According to the new study, these workhorses of the order Oceanospirillales have ballooned out in large numbers and appear to be degrading oil at a steady clip without causing significant drops in oxygen – which is good news for other marine organisms. They also performed lab experiments and found that these native Gulf hydrocarbon degraders are capable of gobbling up copious quantities of oil, prompting the researchers to conclude that the microbes could play a major role in cleaning up the Gulf.
On the face of it, the new report, based on measurements taken at sea between 25 May and 2 June, doesn’t line up neatly with last week’s study in Science, which found that microbes were not breaking the oil down quickly and that the plumes could hang around for quite some time.
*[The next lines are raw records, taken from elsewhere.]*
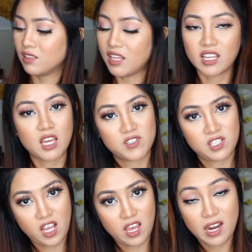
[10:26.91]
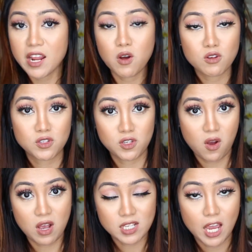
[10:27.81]
like I've said, and
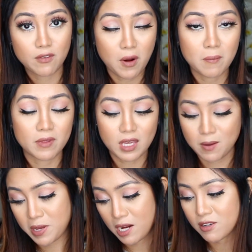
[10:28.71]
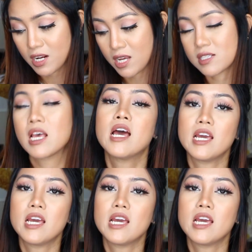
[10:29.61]
also aside from the appearance,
Both studies are a snapshot in time, since they are based on two- and three-month-old samples, and researchers suspect that the plumes have changed significantly since then.
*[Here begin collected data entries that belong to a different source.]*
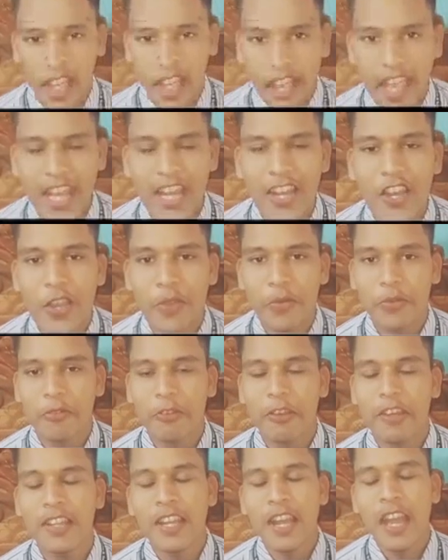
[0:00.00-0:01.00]
Hello
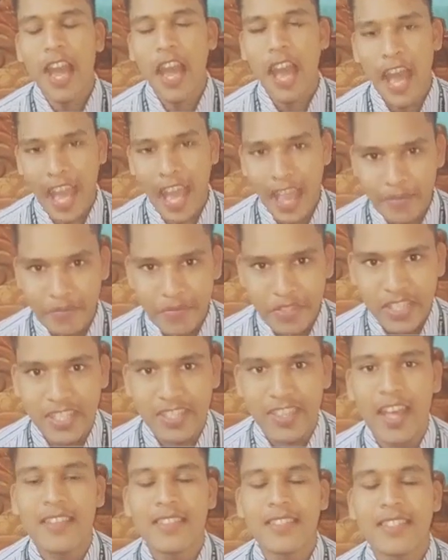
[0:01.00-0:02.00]
everyone, I am
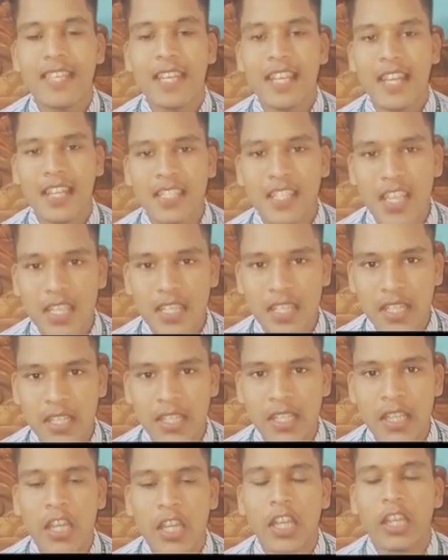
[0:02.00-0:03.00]
Siddhant Sekhar Jai
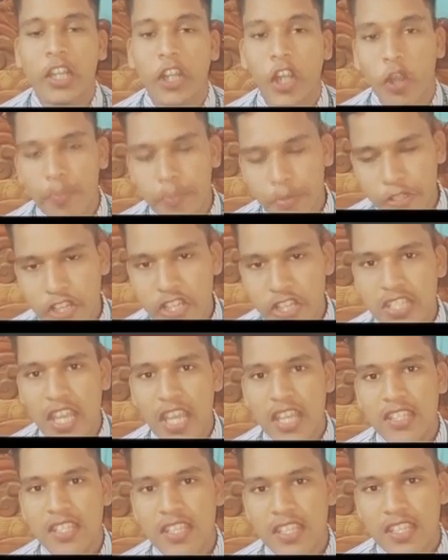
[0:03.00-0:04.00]
Singh, Computer
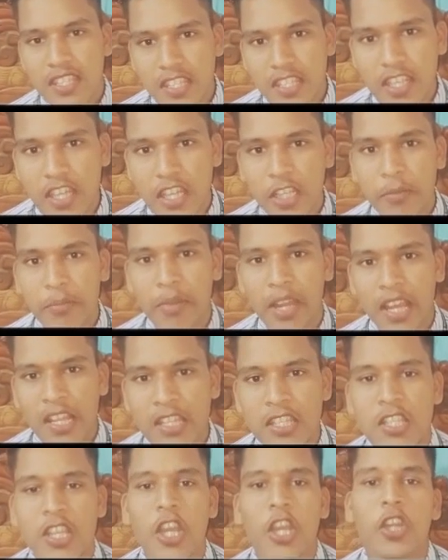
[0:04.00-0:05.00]
Science Engineering
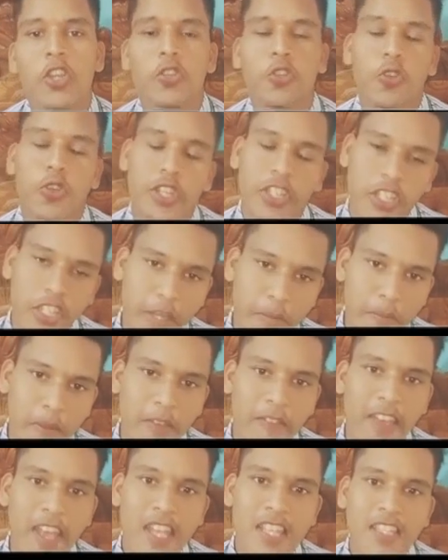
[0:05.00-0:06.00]
branch, doing
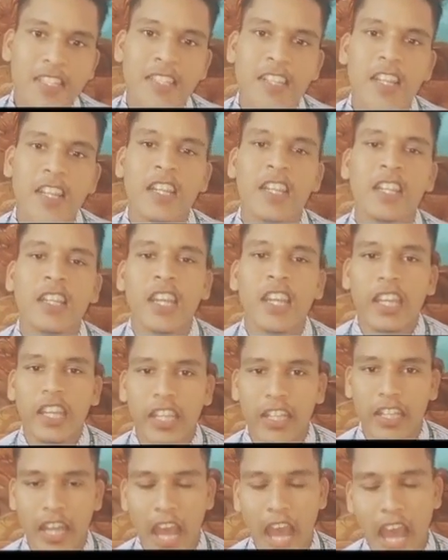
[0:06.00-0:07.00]
Diploma Engineering
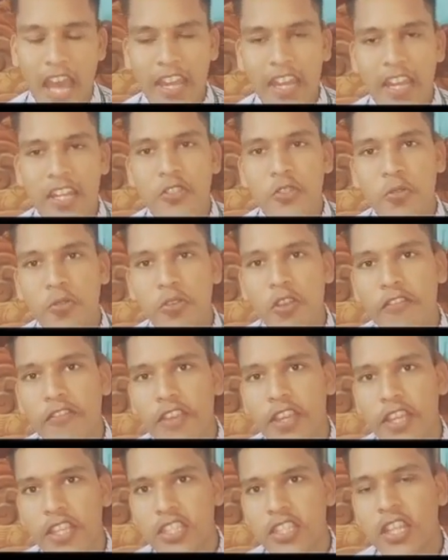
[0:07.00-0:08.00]
in Aryan School of
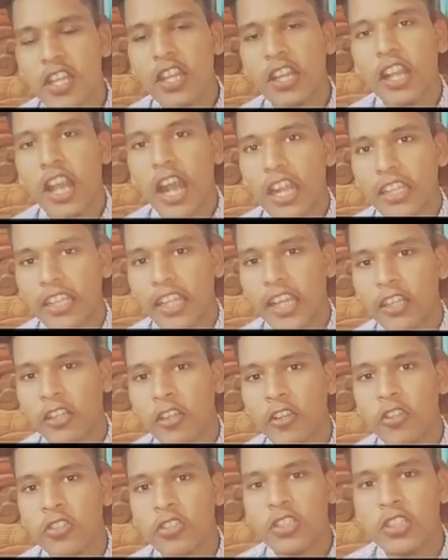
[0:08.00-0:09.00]
Engg and
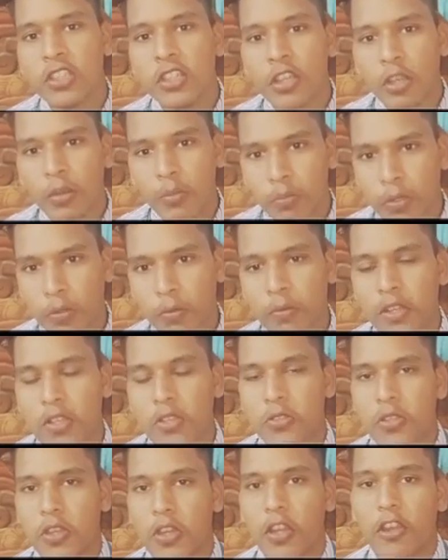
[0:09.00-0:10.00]
Technology,
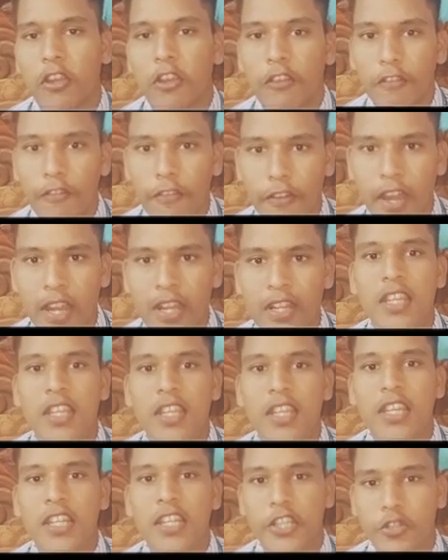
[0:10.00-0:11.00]
Bhubaneswar. Friends,
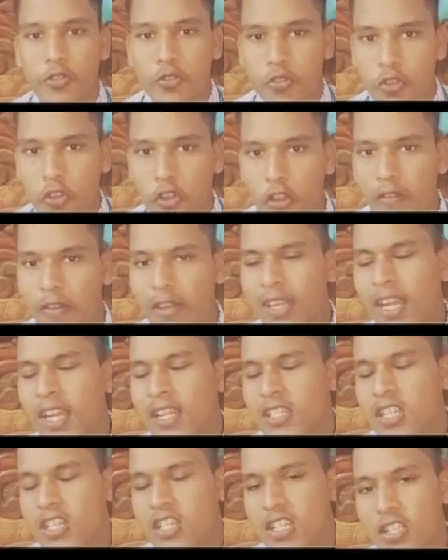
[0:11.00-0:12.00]
due to
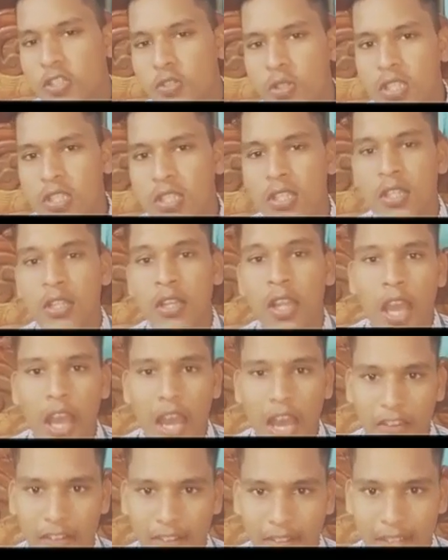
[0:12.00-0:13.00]
COVID-19 situation,
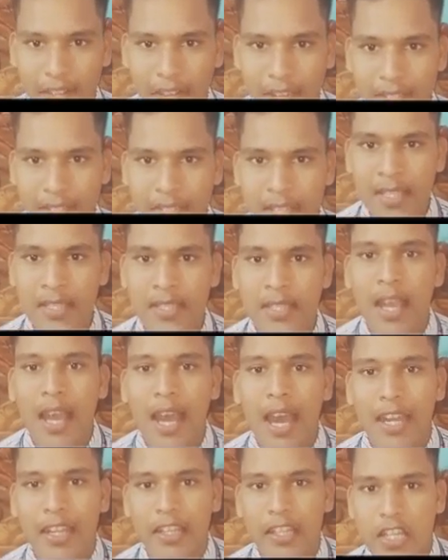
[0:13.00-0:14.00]
our classes
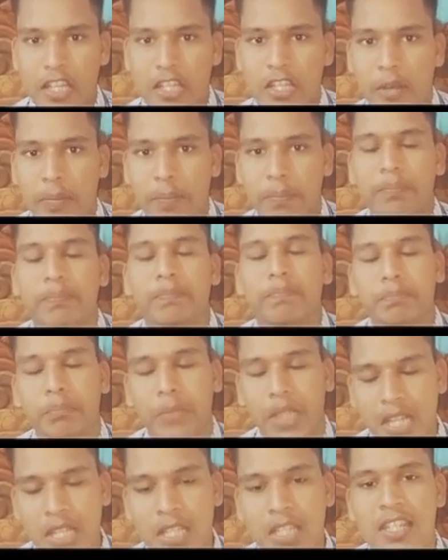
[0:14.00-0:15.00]
are disturbed.
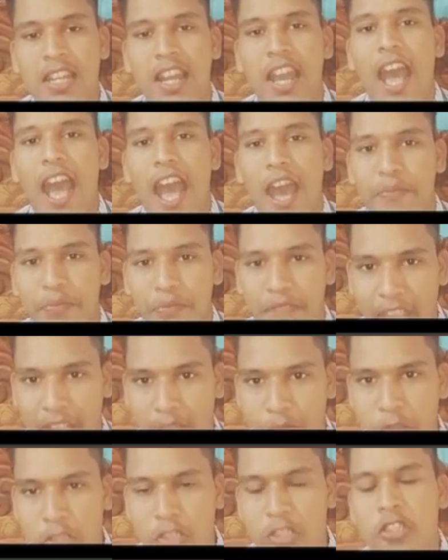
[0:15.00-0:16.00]
But I am
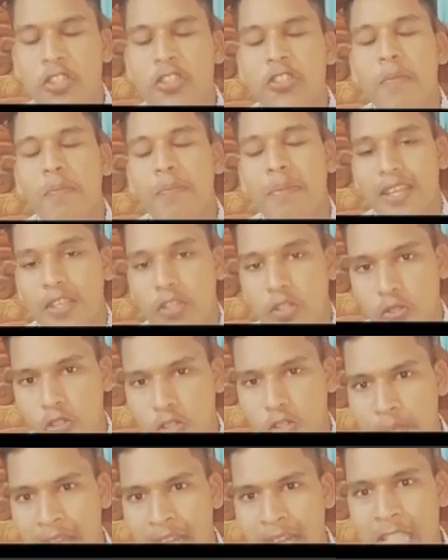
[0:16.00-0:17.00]
thankful to my
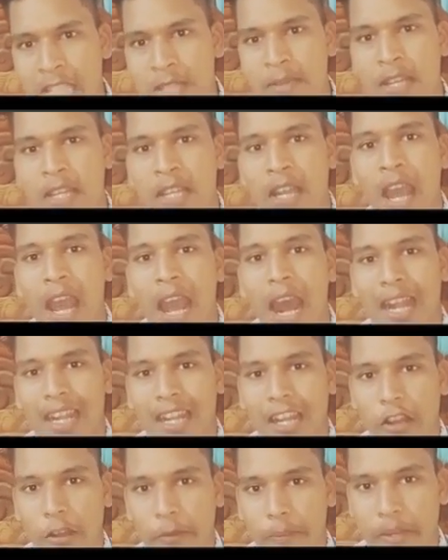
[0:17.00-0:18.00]
school management and
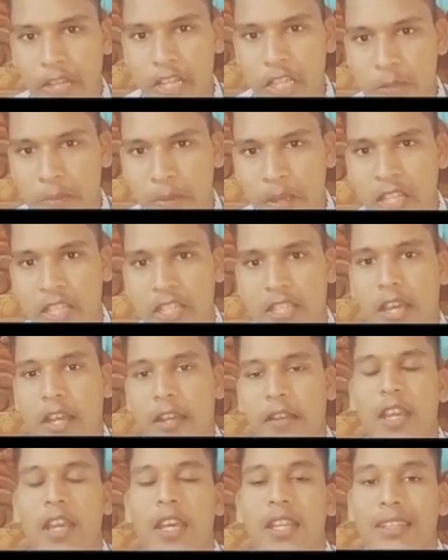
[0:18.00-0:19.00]
our principal sir.
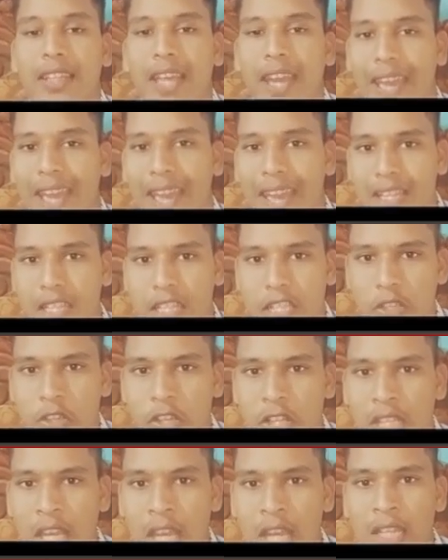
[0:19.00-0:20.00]
They
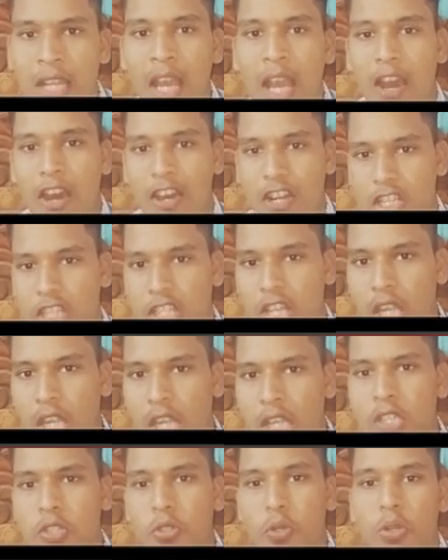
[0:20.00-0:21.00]
ensure that our
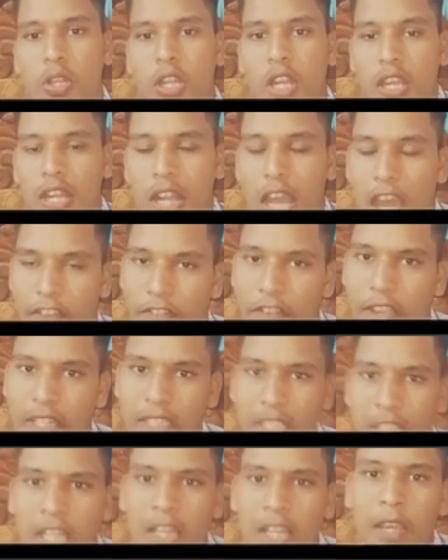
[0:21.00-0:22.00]
studies will not be
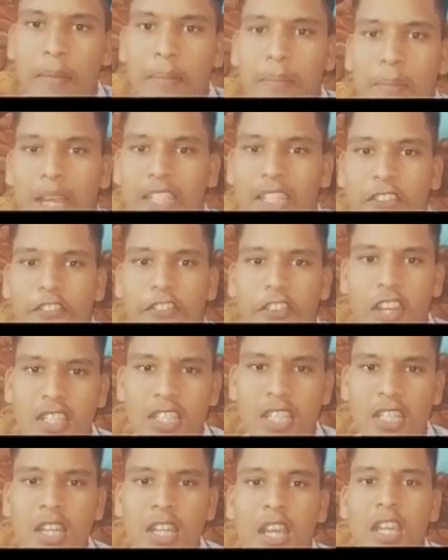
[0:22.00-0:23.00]
affected by the
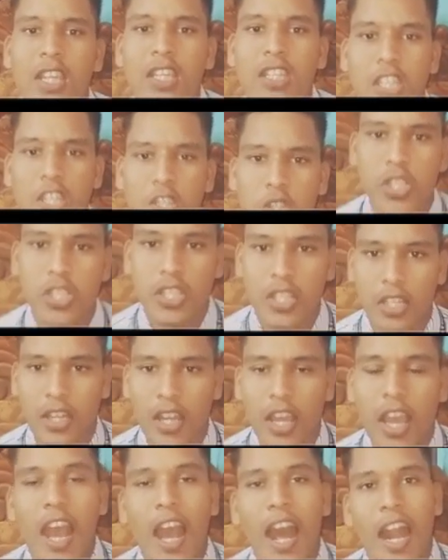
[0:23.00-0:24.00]
present situation
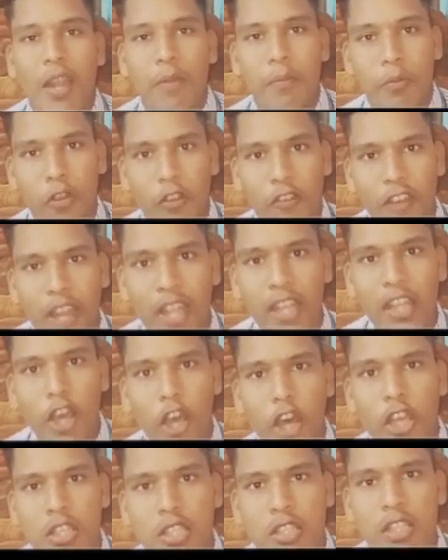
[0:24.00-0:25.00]
and provide
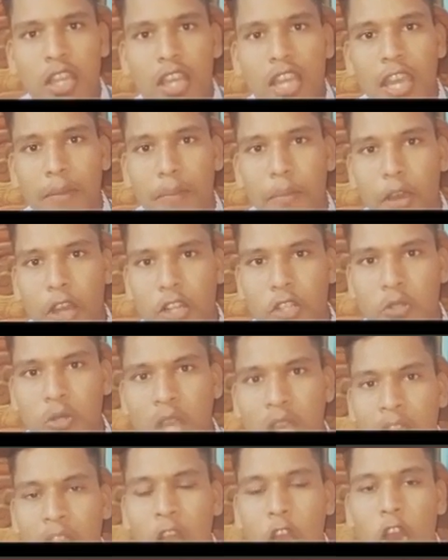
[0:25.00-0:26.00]
us a
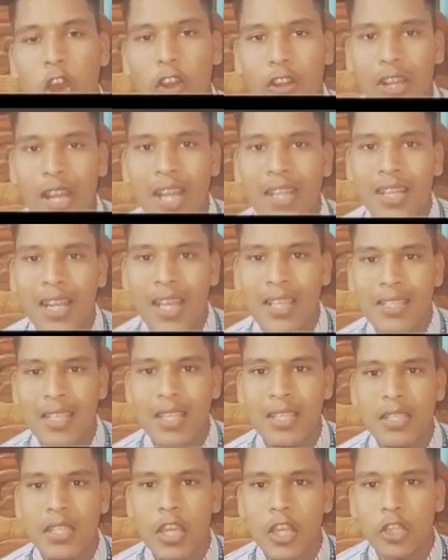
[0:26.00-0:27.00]
virtual online
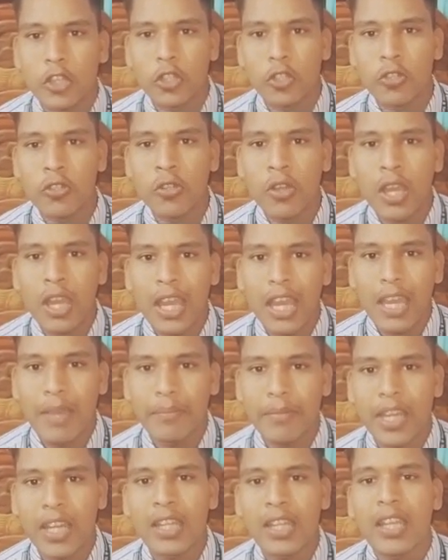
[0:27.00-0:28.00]
classes through
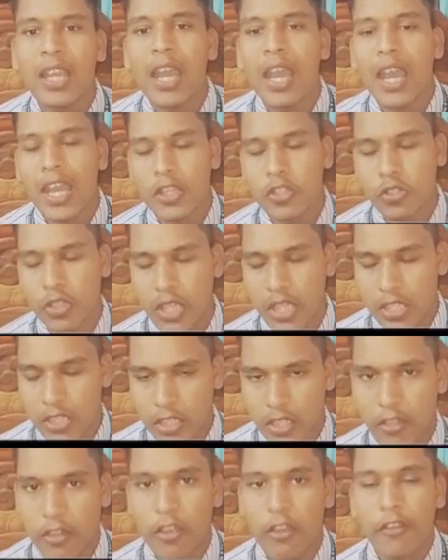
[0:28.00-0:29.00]
MKD Education.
But actually, Richard Camilli, an oceanographer at the Woods Hole Oceanographic Institute and lead author of last week’s Science study, says that the two studies are not contradictory.
Given that researchers don’t yet agree on how much oil is still lost at sea or how long it might be there, there are still some very basic questions to answer. Researchers are flocking to sea to determine the exact whereabouts of the plume, how long the oil might stick around, what elaborate biochemical processes are at play, and how the organisms living in and around the oily soup will fare.